Proactive Ambivalence?

“Often, if there’s something that I want to do, but somehow can’t get myself to do, it’s because I don’t have clarity. This lack of clarity often arises from a feeling of ambivalence – I want to do something, but I don’t want to do it; or I want one thing, but I also want something else that conflicts with it.”

Gretchen Rubin

 

‘I don’t know’, ‘I don’t mind’, ‘I’m easy either way’, ‘I’m happy to go with the flow’.

All statements that come out of our mouths accompanied by a faint sense of guilt. Somehow society has conditioned us to have clear and definitive opinions about stuff. Not holding such clarity often means we’re accused of being a ‘fence-sitter’, ‘indecisive’ or ‘dithering’. As if they’re necessarily bad things.

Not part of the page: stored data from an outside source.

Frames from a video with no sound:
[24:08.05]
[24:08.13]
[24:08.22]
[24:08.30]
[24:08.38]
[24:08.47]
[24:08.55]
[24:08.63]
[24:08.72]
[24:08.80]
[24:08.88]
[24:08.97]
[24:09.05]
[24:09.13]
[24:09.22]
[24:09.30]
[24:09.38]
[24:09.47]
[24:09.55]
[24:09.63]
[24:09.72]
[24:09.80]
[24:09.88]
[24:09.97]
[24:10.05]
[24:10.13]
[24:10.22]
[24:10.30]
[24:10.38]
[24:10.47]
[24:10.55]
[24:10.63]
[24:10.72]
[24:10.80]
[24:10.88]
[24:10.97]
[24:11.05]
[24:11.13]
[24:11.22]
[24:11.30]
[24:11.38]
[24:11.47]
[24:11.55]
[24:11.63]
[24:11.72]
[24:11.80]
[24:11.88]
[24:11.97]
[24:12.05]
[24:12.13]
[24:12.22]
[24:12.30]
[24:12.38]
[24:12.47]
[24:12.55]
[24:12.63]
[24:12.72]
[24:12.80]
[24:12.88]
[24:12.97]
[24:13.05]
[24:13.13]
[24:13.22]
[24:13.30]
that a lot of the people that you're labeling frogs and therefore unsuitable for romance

Which, of course, they sometimes are. That’s because there are two very different ways by which we can be ambivalent about a situation. Both can be seen vividly in our ‘new’ kitchen. Where, somehow, we managed to spend just over a year not making a decision about what tiles to put up.

I’m the lead ‘negative ambivalence’ part of the kitchen tile story. I can’t make my mind up because I’m too apathetic to stir my brain into action to contemplate any of the alternatives on offer. The landslide of samples that have been and gone over the last twelve months have been a mere rainbow-coloured blur in my mind, because frankly I don’t care what colour(s) the tiles end up being. Pale-burgundy is much the same as duck-egg-blue in my head, tile-wise.

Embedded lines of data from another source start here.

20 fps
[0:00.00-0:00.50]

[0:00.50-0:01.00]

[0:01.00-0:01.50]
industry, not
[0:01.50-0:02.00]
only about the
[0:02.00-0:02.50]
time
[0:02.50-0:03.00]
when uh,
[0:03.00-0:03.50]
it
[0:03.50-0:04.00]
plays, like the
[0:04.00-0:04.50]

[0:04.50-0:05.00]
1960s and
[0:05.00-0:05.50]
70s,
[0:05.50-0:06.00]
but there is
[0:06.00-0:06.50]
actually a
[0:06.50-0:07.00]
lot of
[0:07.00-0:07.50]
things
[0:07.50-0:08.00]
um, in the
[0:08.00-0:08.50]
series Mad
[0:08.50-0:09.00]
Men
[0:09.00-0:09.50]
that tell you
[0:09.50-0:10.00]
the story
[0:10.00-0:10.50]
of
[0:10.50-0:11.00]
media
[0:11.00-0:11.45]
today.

The positive side of the ambivalence story is that the pale-burgundy-duck-egg-blue debate has, until very recently, still been ongoing because there’s a dilemma that needs solving. In this positive side of the story, the ambivalence has been useful incubation time for playing out the consequences of the two-sides of the dilemma, and filling in the  knowledge gaps. And, moreover, done in such a manner that I’m now confident that we have ended up with a solution in which the dilemma has well and truly been transcended. It is the ‘right’ solution.

Proactive ambivalence is about recognizing the presence of a conflict – there are advantages on both sides of the fence – and proactively working out how the conflict can be resolved without making a trade-off.

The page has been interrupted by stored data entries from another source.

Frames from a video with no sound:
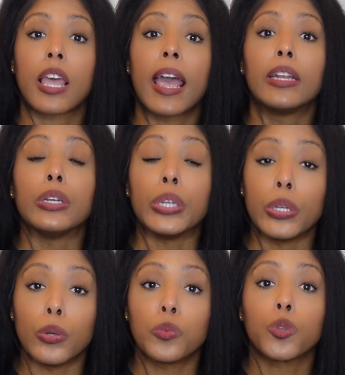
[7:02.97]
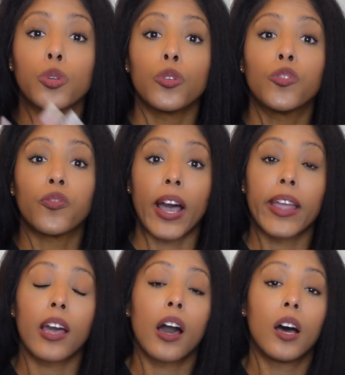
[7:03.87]
can do to
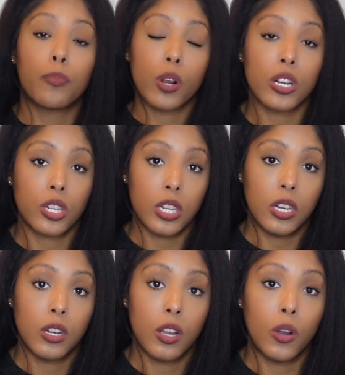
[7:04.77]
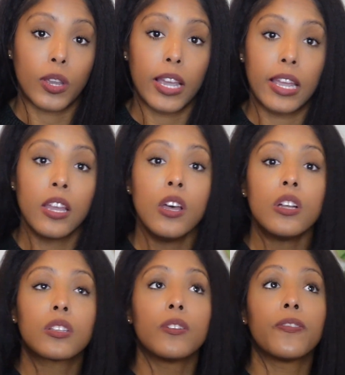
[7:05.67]
fight oppression, okay?
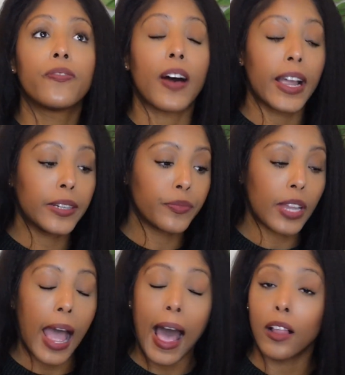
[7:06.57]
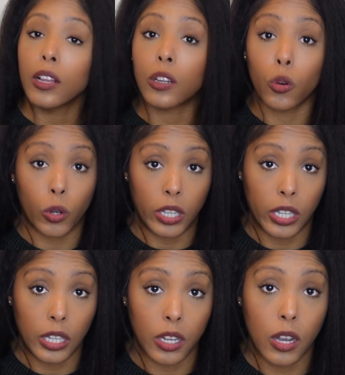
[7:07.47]
To fight
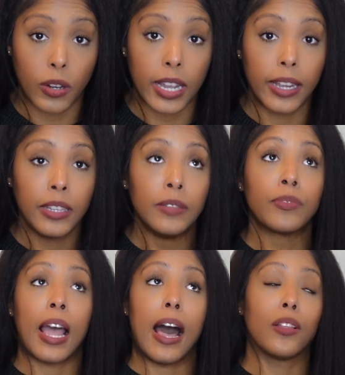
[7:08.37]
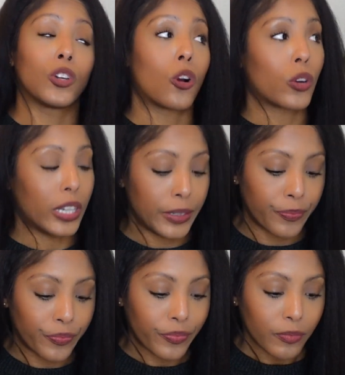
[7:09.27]
oligarchy, okay? Oligarchy.
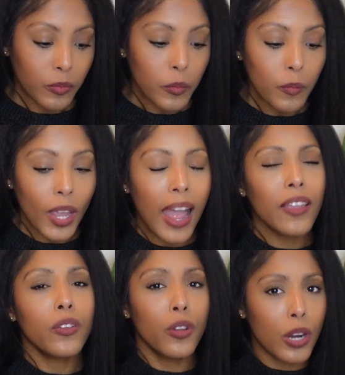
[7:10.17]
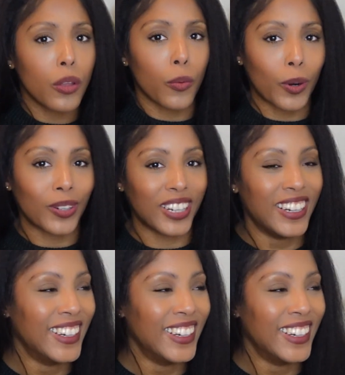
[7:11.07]
You know the word.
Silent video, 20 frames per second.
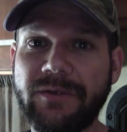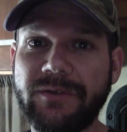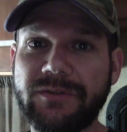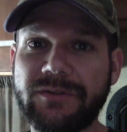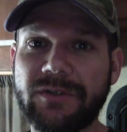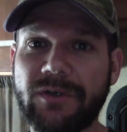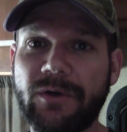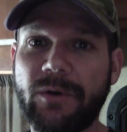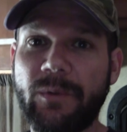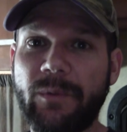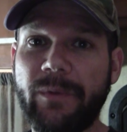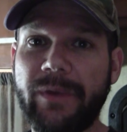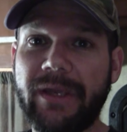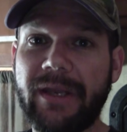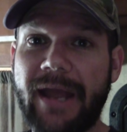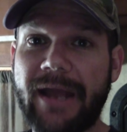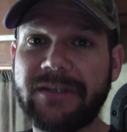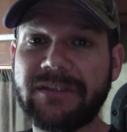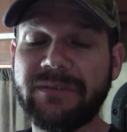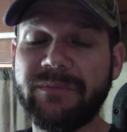So we
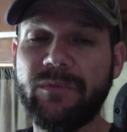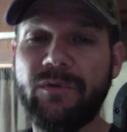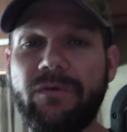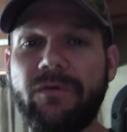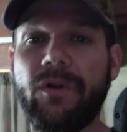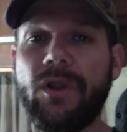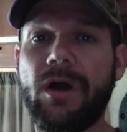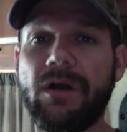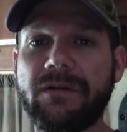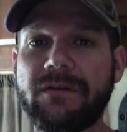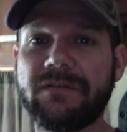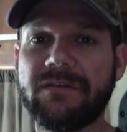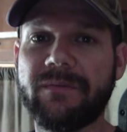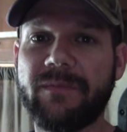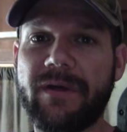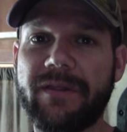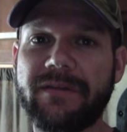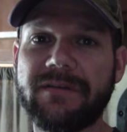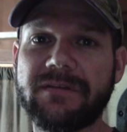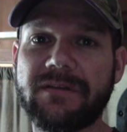can actually move on to
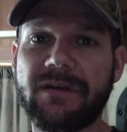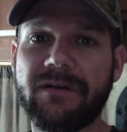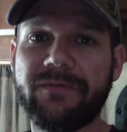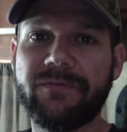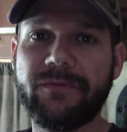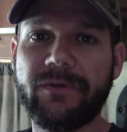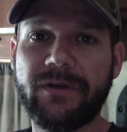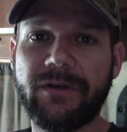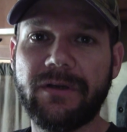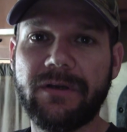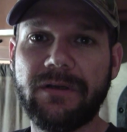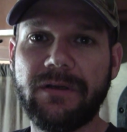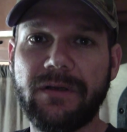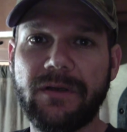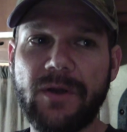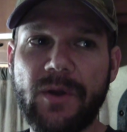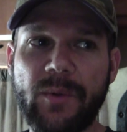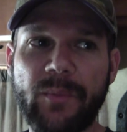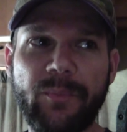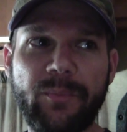some other stuff. We're going to
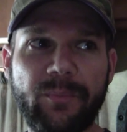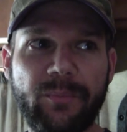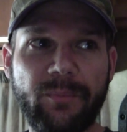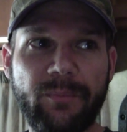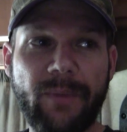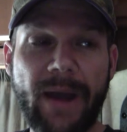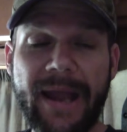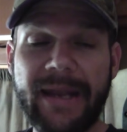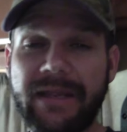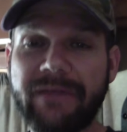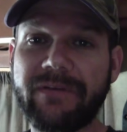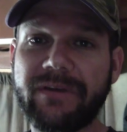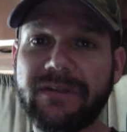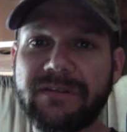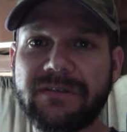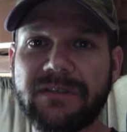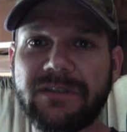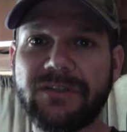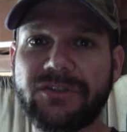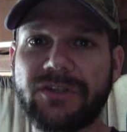might even
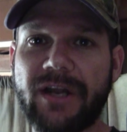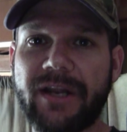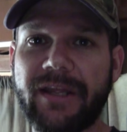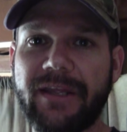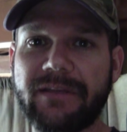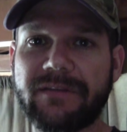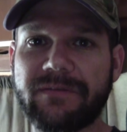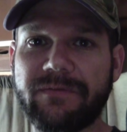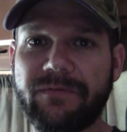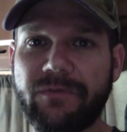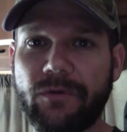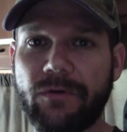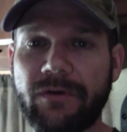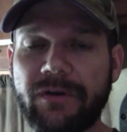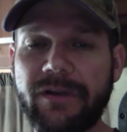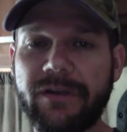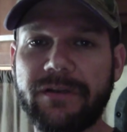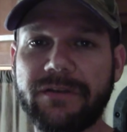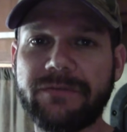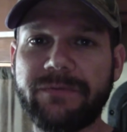consider trying to get some
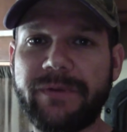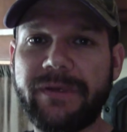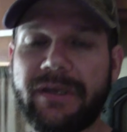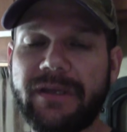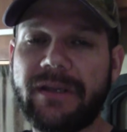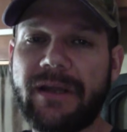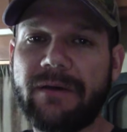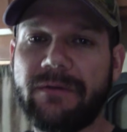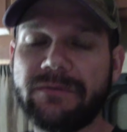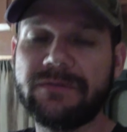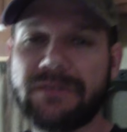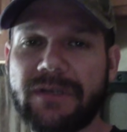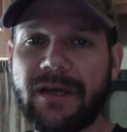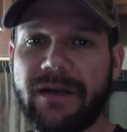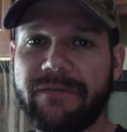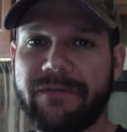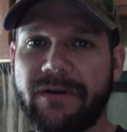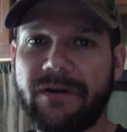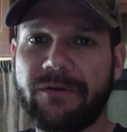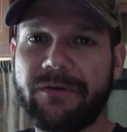flooring in this weekend. That was
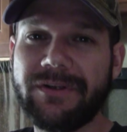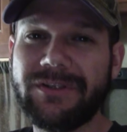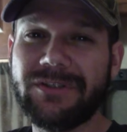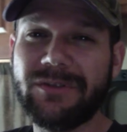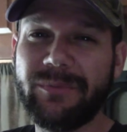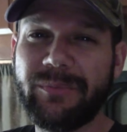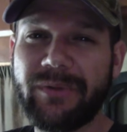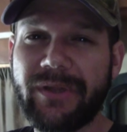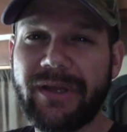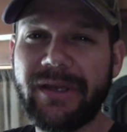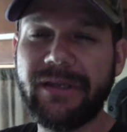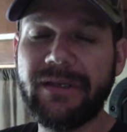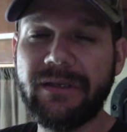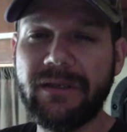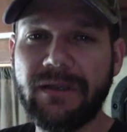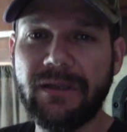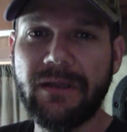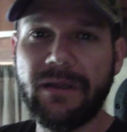kind of our original plan.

Take me outside the kitchen and thinking about music, and I’m much more inclined towards this kind of proactive ambivalence. Example. Paul Simon and Sting are touring the UK together at the moment. Should I go and see them? I’m not sure:

I think Paul Simon is one of the greatest songwriters that’s ever lived, but, I don’t think he’s a great live act. Conversely, I think of Sting as a pompous, moralistic egotist, but (damn him) that he also possesses a genius-level kind of leadership and feel when it comes to getting the most out of musicians on stage. So does the combination of the two of them equate to the best of either worlds, or the worst? Either way, though, in all likelihood, they’ll never tour together again, so whatever happens it will be ‘unique’. Couple all that with the more practical issue of the (near-stratospheric) price of the tickets and the fact that I’ll spend seven hours in the car getting to and from the gig, and there’s an awful lot to be proactively ambivalent about:

ambivalence

I’m fortunate here to have a whole toolset designed to help transcend these kinds of conflict and contradiction, but even with all of them at my disposal, the solution process can still take time. In the large majority of cases, the non-emergence of a solution is indicative of the fact that there is still some important missing information. Part of the proactive ambivalence, in this situation becomes working out what’s missing and then finding it. How could I find out whether the Simon/Sting combination is good or bad? Check out the reviews.How could I avoid having to spend seven hours in the car? Find a client or clients in the same city the morning after the gig? How could I avoid having to take out a second mortgage to fund the ticket? Look for cut-price auctions on the ticket resale websites.

Proactive ambivalence. The Boy In The Bubble, seeks Message In A Bottle, finds bottle, transcends bubble, agrees the duck-egg-blue kitchen tiles look great. All is well with the world.